Só em 2001 aquele troço original passou a fazer parte da A14, (autoestrada que liga a Figueira da Foz ao nó de Coimbra-Norte da A1) mantendo, até hoje, o seu caráter gratuito.

A partir de Montemor-o-Velho, o acesso alternativo à Figueira da Foz, para quem circula de e para Coimbra e localidades intermédias, faz-se pela antiga estrada nacional (EN) 111 e tem vindo a criar constrangimentos de trânsito, nomeadamente à passagem pelas localidades de Maiorca (na freguesia com o mesmo nome) e Caceira (Alhadas).

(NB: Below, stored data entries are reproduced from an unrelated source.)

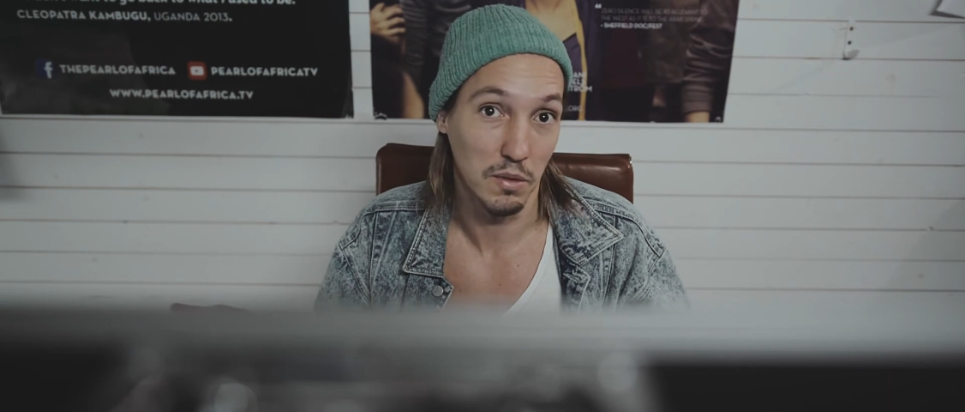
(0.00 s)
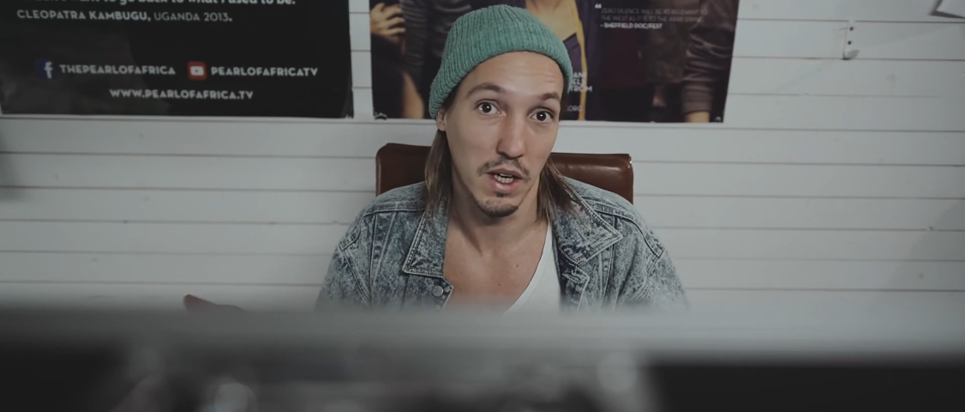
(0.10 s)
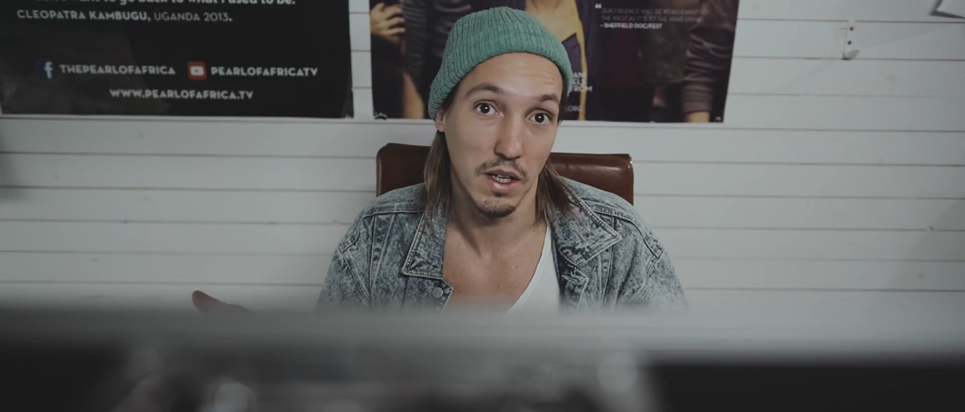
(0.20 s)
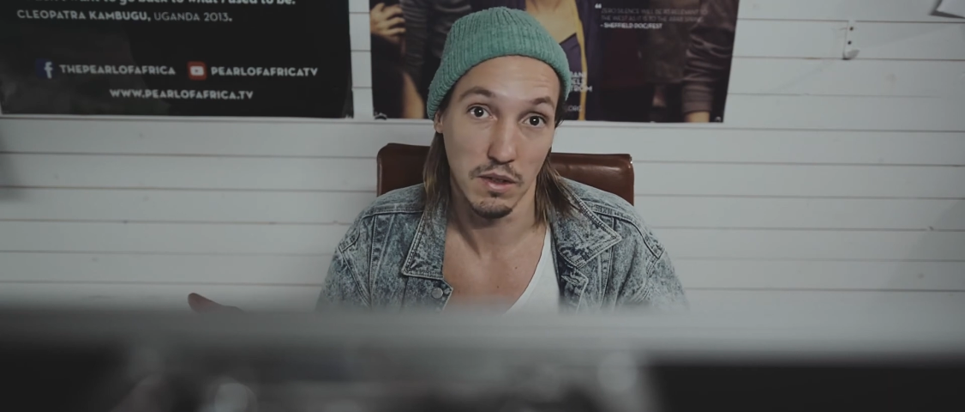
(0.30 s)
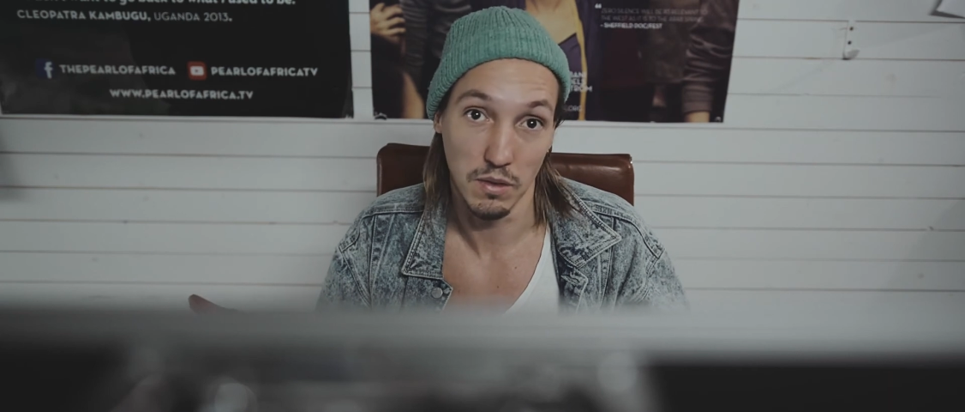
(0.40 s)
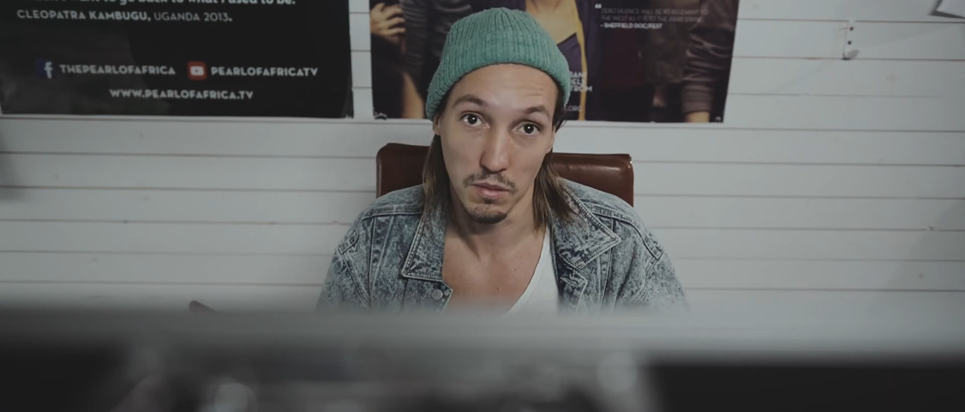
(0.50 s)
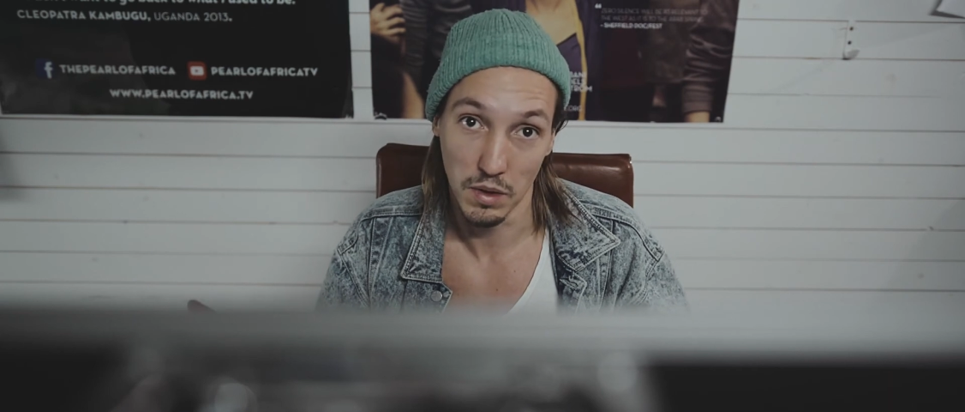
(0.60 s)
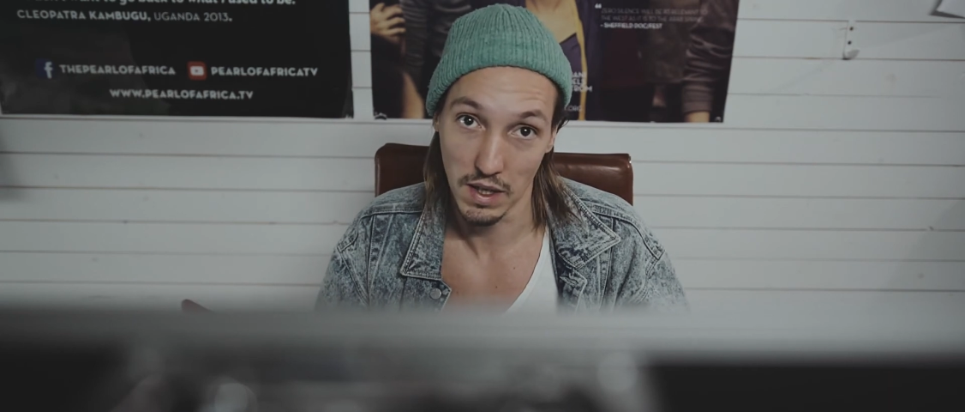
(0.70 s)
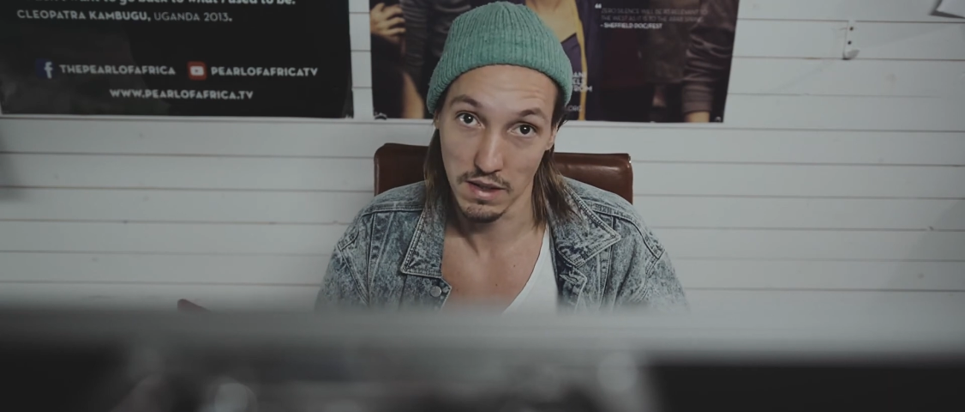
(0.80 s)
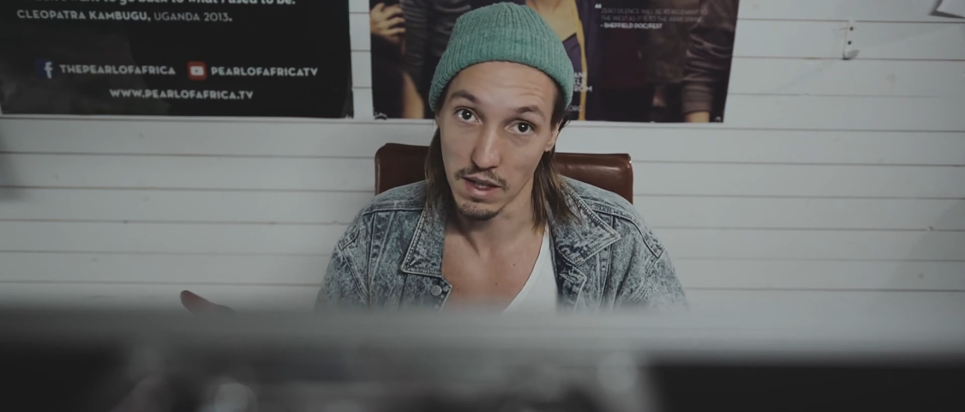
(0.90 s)
what I do
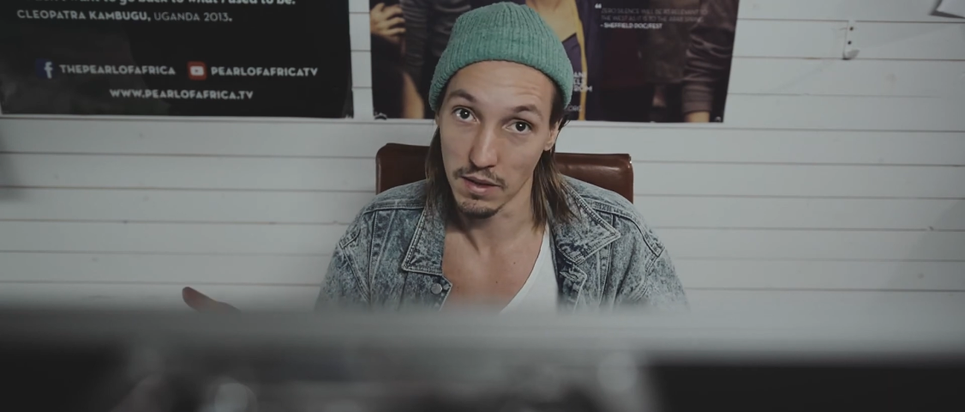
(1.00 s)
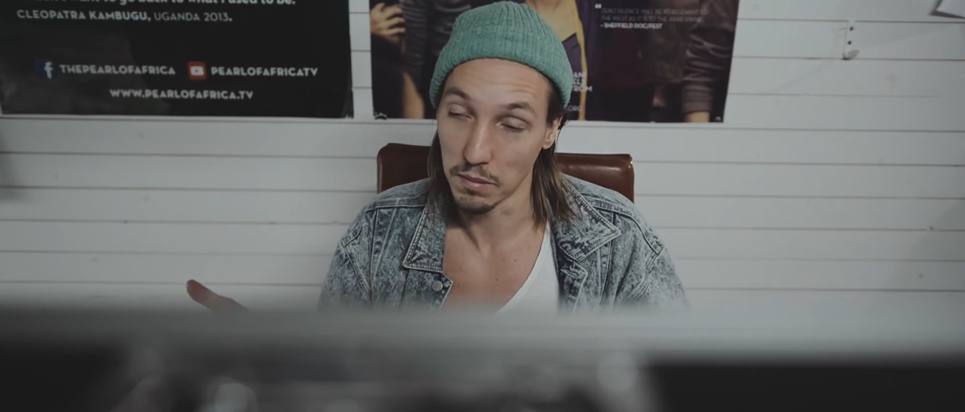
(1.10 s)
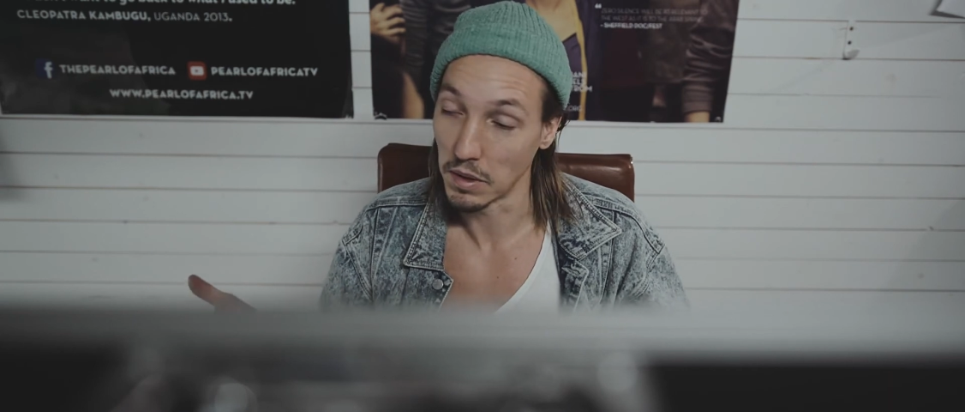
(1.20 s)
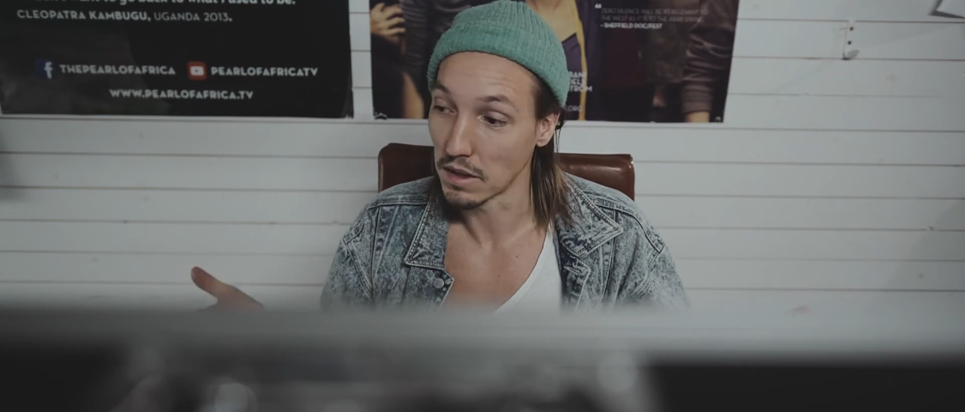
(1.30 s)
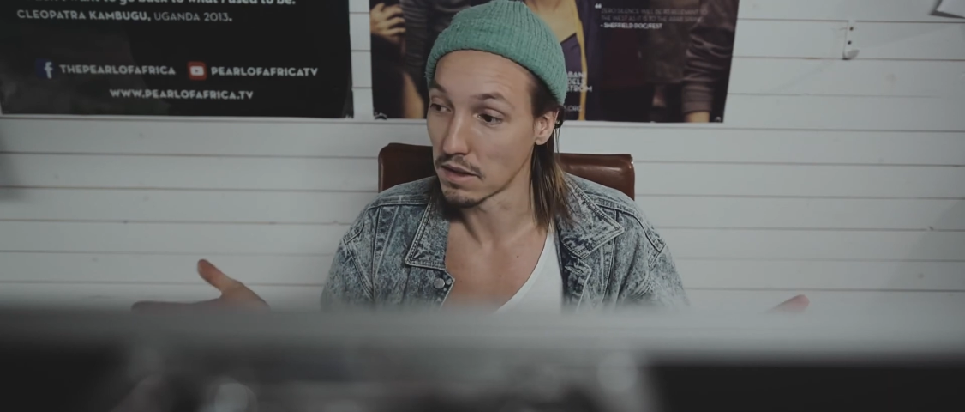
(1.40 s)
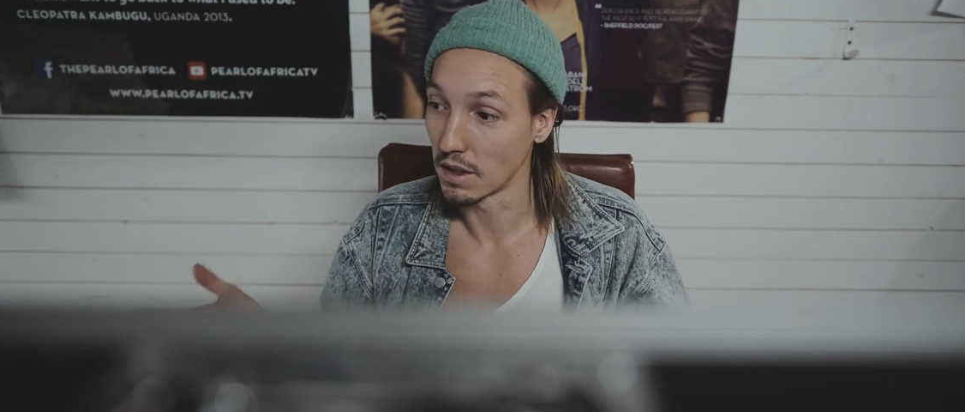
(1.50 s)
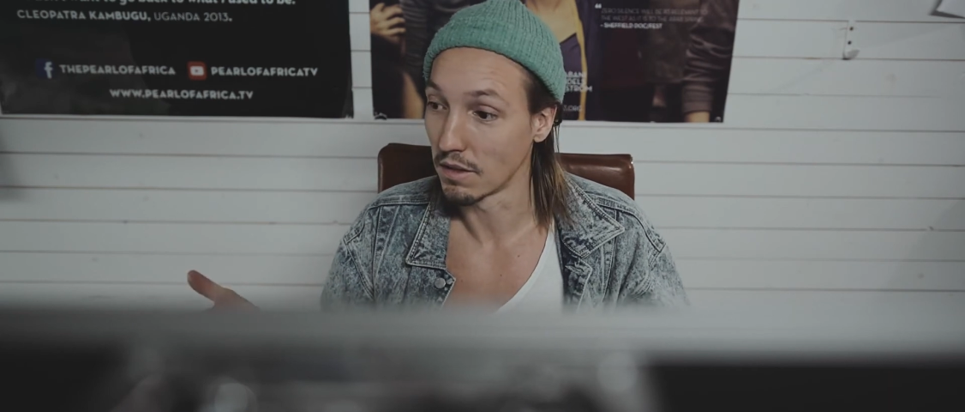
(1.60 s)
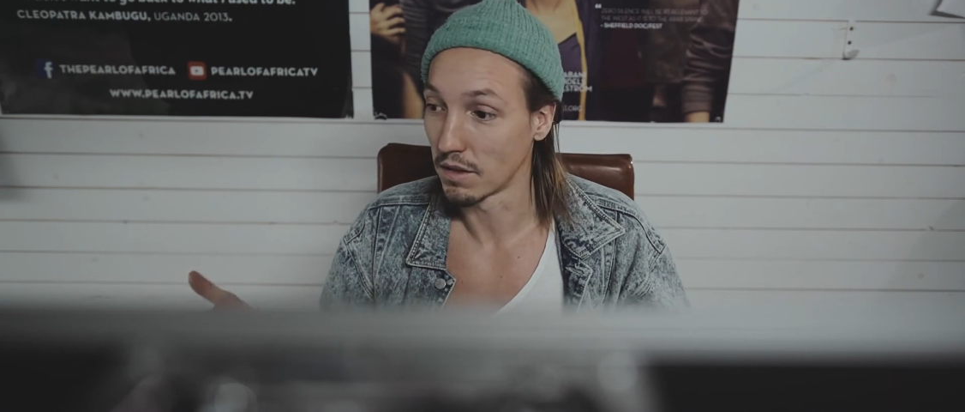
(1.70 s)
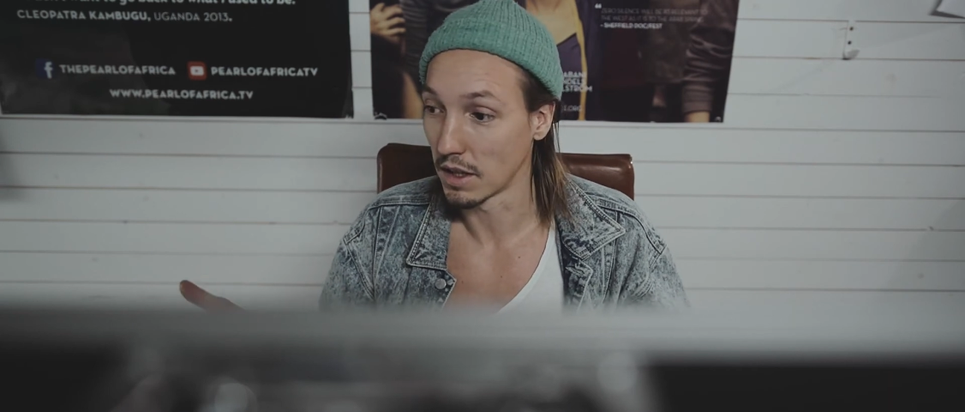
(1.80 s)
when I sound mix stuff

Em Maiorca, a Lusa constatou o aumento exponencial do tráfego automóvel e de veículos pesados, especialmente no atravessamento da povoação, ao início da manhã e final da tarde.

O aumento do volume de tráfego faz-se ainda sentir nos cerca de 2 km entre o nó de Santa Eulália e aquela vila do Baixo Mondego, na reta conhecida como Pontes de Maiorca.

O trajeto por esta via de dois sentidos, ladeada por vegetação – construída vários metros acima dos campos de arroz e com marcações no pavimento que não resistiram ao passar dos anos – implica atravessar cinco pontes, todas edificadas pela antiga Junta Autónoma das Estradas, três em 1937 e outras duas em 1940, ainda antes do primeiro Plano Rodoviário Nacional datado de 1945.